Nous avons quitté un village tranquille. À Tougin, on se dit des petits bonjours de jardin à jardin. On demande des nouvelles des uns et des autres. On parle de télétravail, de vaccinations, des conséquences du confinement sur les examens des enfants, de la chaleur au début de mars, du froid d’avril, des tomates qui sont en retard. Les pommiers ont abondamment fleuri. Il reste des plaques de neige sur le Jura. On regagne sa maison dans le chant des oiseaux. On désherbe. Le jardin a retrouvé ses allées. Les pivoines et les rosiers sont sur le point d’éclore.
Mais il fallait repartir. Nous avons déposé la voiture au parking, pris le car. Nous sommes montés dans le TGV et…, et nous avons débarqué à Paris !

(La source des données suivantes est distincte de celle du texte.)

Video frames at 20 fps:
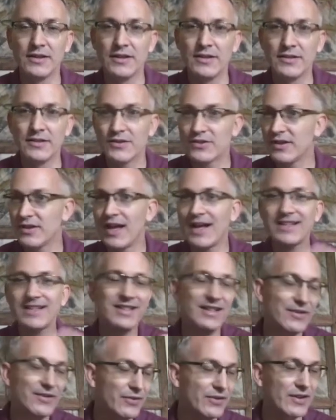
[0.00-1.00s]
There's lots of
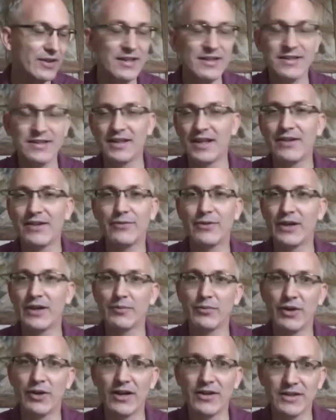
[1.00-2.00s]
different things in life we can
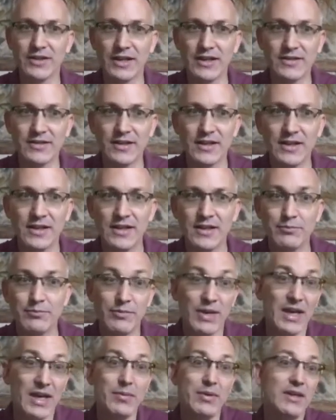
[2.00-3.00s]
prioritize.
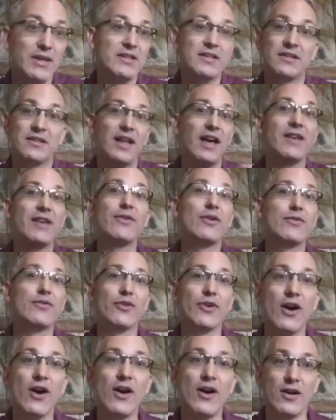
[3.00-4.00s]
Maybe it's life
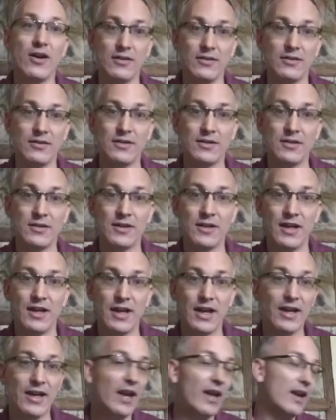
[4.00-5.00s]
overall.
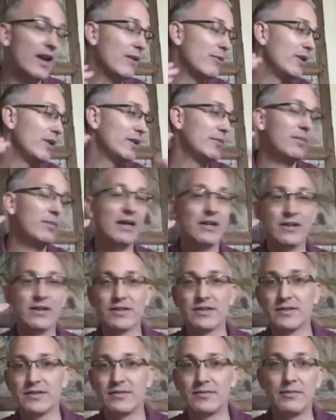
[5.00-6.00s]
And I want to
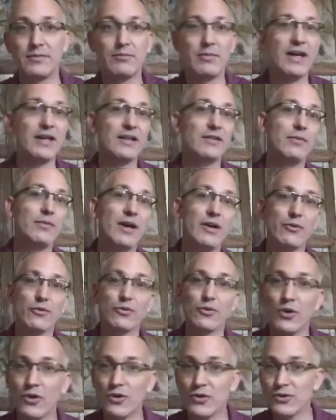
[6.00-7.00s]
balance my
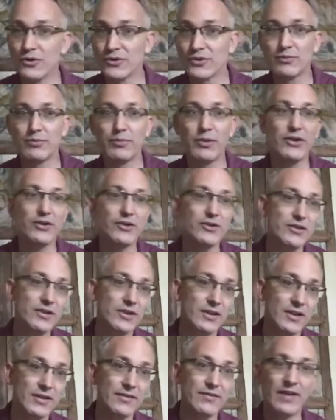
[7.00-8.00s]
roles
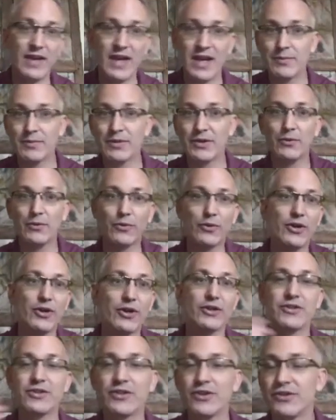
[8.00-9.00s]
personally, family,
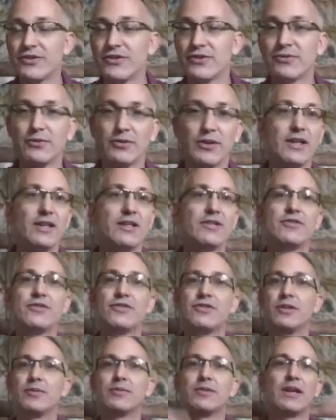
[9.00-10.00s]
work, churches,
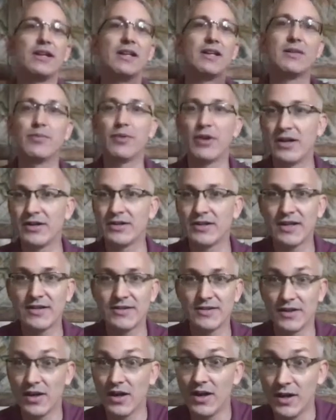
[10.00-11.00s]
relationships. I need to prioritize
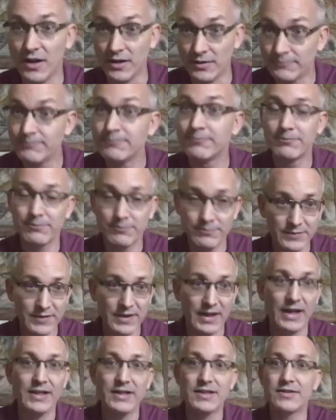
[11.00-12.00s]
it all.
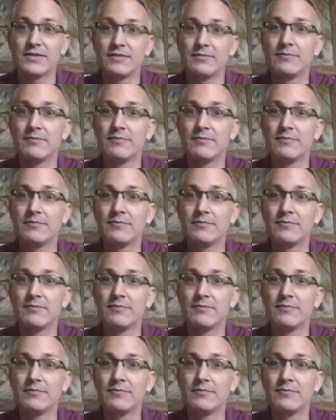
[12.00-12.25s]
That's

Comment est-ce possible ? Nous étions partis le lendemain du déconfinement. Nous avions observé un changement, certes, davantage de monde dans les rues, une foule gare de Lyon, mais difficile de deviner ce qui nous attendait au retour.
Où étaient donc tous ces gens durant la pandémie ? Ils garnissent les terrasses de cafés par dizaines de milliers, ils rient, ils boivent, beaucoup de jeunes, mais aussi des familles. Ils déambulent par paquets d’amis, paquets de parenté, de communautés, on dirait qu’ils découvrent la vie. Hier un concert a été organisé à Bercy. Cinq mille participants ! Amassés devant le podium où se produisait le groupe Indochine, sono à crever les tympans, debout pendant deux heures, après avoir fait une heure de queue pour vérification des tests sanitaires. Tous sautaient, levaient les bras en l’air, frénétiques, heureux.
D’où vient que certains ont besoin de s’entasser par milliers pour être heureux, alors que d’autres louent des rbnb dans des îles bretonnes désertes ?
Ni l’un ni l’autre ne me convient. Les foules denses me font peur, je crains toujours un mouvement incontrôlé. À la rigueur, je me trouverais plus en sécurité sur la scène, même avec le risque de se faire siffler, ou de recevoir des projectiles. Quant à la solitude dans une nature magnifique, cela va quelques jours, mais bien vite, je me languis de ne pas pouvoir partager mes émotions, mes aventures.
L’autre jour, je photographiais la foule de la rue Montmartre. Un monsieur d’un certain âge m’ayant vu faire me lança avec bonne humeur : « Bonjour le Covid ! » Je lui ai répondu : « Pour ma part, le confinement me convenait assez bien ! » Il eut un silence de surprise et hocha la tête. « Moi aussi ! » approuva-t-il en riant.
Je sais que des familles entassées dans des appartements, en arrêt de travail dû à la pandémie, ou en télétravail ont beaucoup souffert du confinement, pour ma part ce ne fut pas une trop mauvaise période.
Le métro est de nouveau plein, les embouteillages encombrent les rues, les motos roulent sur les trottoirs, les autobus sont en retard, le bruit de la circulation me casse à nouveau les oreilles, les mégots jonchent les trottoirs devant les bureaux, le jardin des Halles est envahi par une marée de pique-niqueurs abandonnant sur les pelouses des monceaux de barquettes et de bouteilles en plastique.
Dimanche dans le métro, personne ne parlait français. Il faut croire que les touristes n’attendaient que ce moment pour revenir faire leurs selfies en tournant le dos aux monuments.
Le confinement, c’était le bon temps ? Soyons honnêtes, je suis heureuse de voir de nouveau les amoureux se bécoter, les jeunes rire et flirter aux terrasses de café. Je suis heureuse de voir la vie revenir à grands pas. Je suis heureuse d’avoir entendu, samedi dernier, un jeune musicien de rue jouer sur sa guitare un air de Django Reinhart avec une joie, un entrain et un dynamisme dont nous avions perdu l’habitude. D’ailleurs, depuis notre retour, le soleil est de la fête.